TASK DESCRIPTION
After locating the line that holds "[0:00.53-0:01.07]", repeat it and each following line exactly until the material ends, skipping pictures.

DATA IN THIS EXERCISE
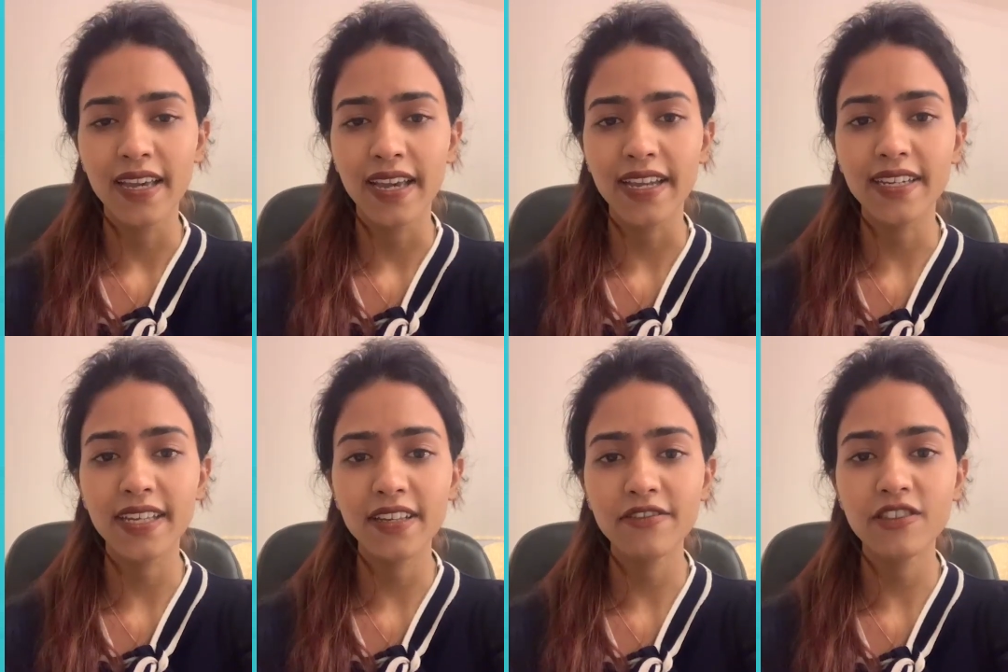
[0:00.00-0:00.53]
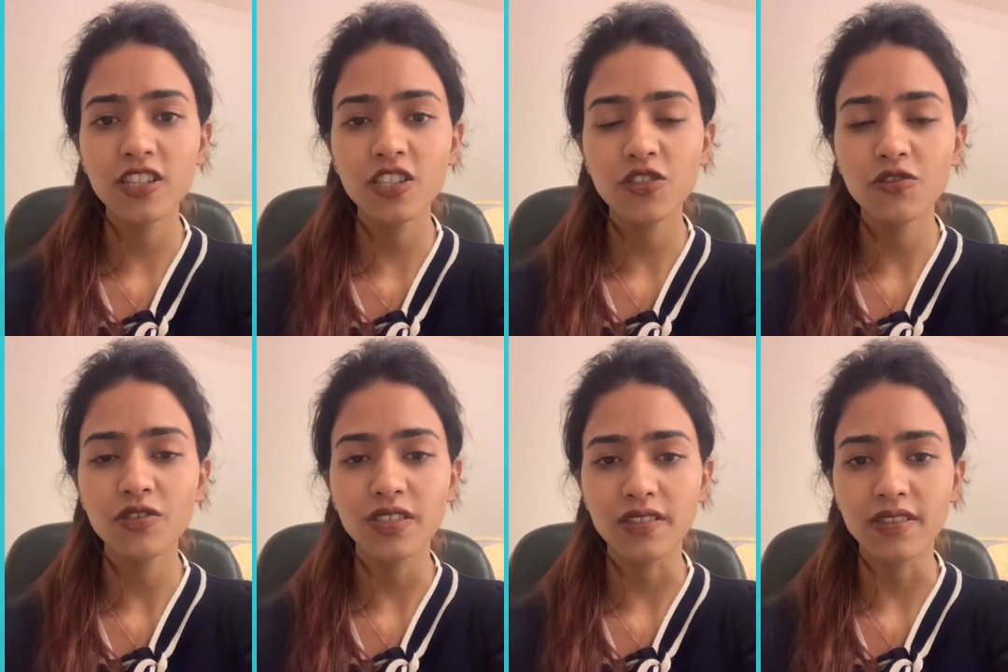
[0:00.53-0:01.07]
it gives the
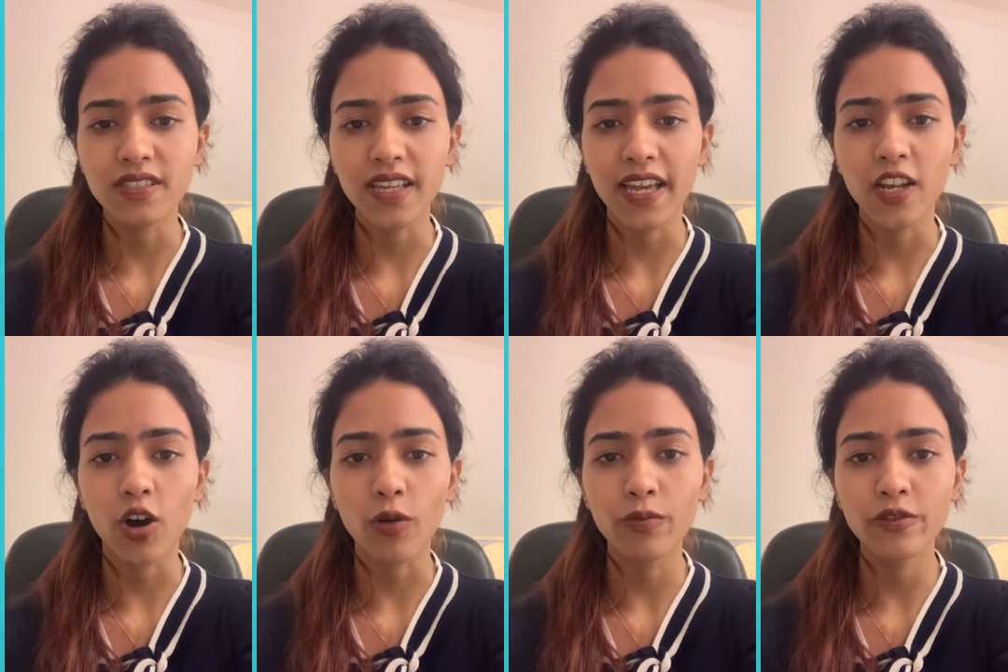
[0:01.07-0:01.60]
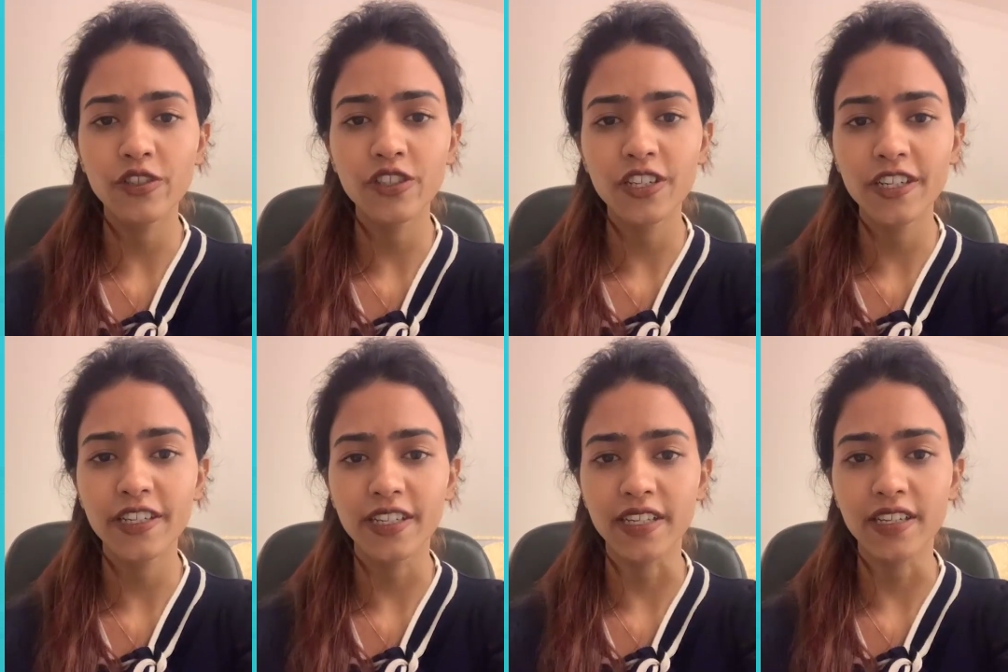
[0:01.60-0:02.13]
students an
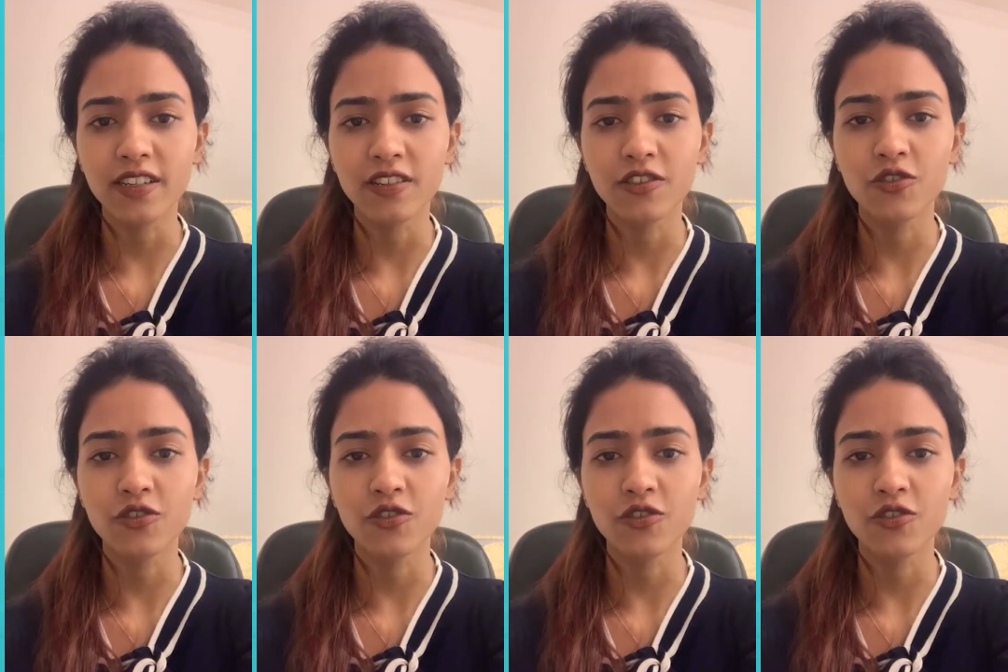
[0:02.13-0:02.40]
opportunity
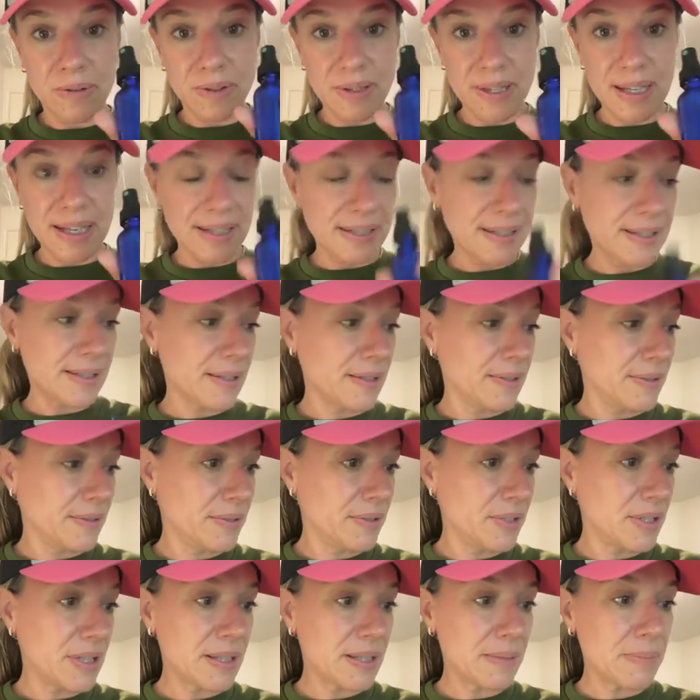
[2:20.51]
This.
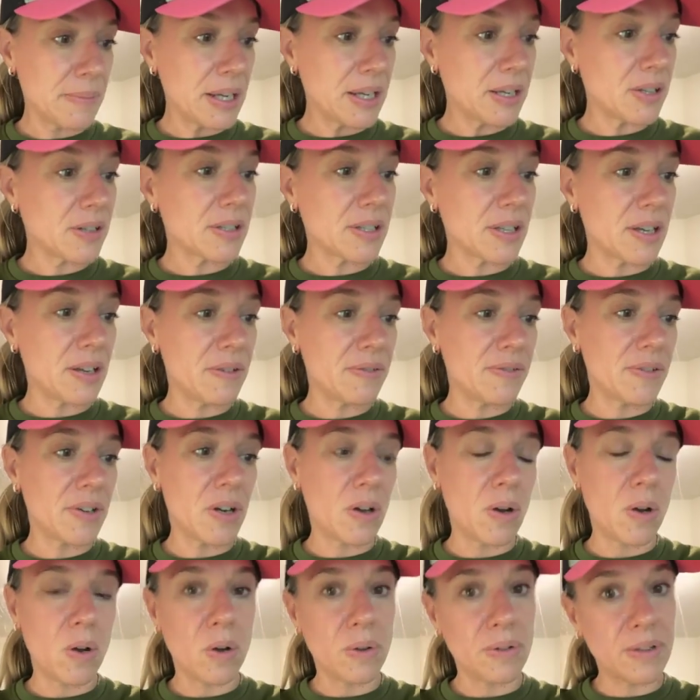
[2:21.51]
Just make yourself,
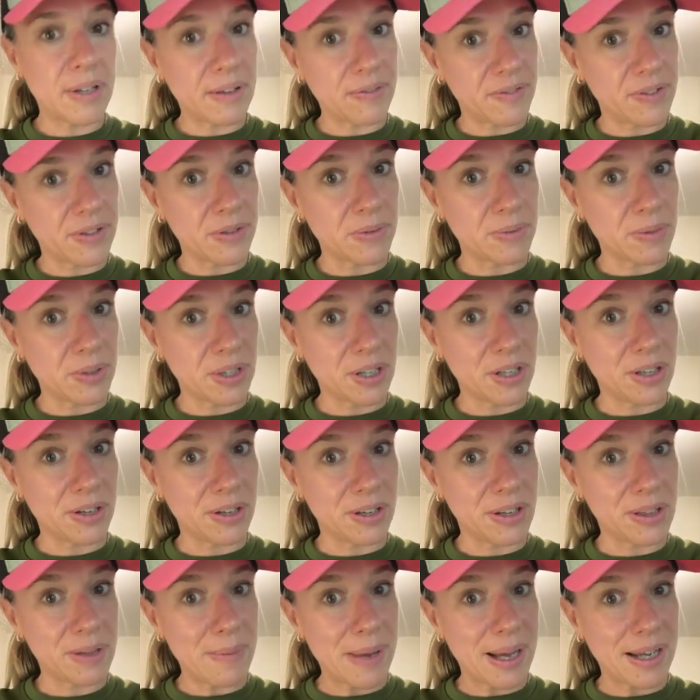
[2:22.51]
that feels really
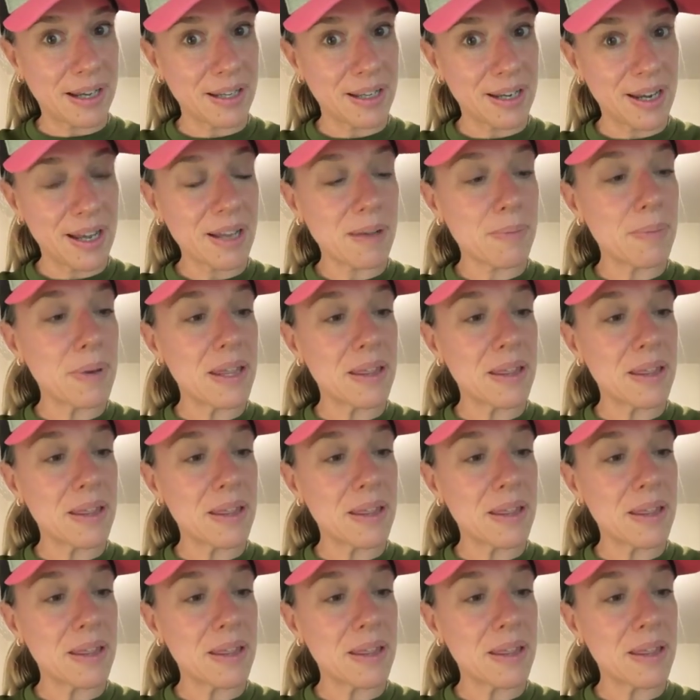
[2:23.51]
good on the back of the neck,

RESPONSE TO THIS EXERCISE
[0:00.53-0:01.07]
it gives the
[0:01.07-0:01.60]
[0:01.60-0:02.13]
students an
[0:02.13-0:02.40]
opportunity
[2:20.51]
This.
[2:21.51]
Just make yourself,
[2:22.51]
that feels really
[2:23.51]
good on the back of the neck,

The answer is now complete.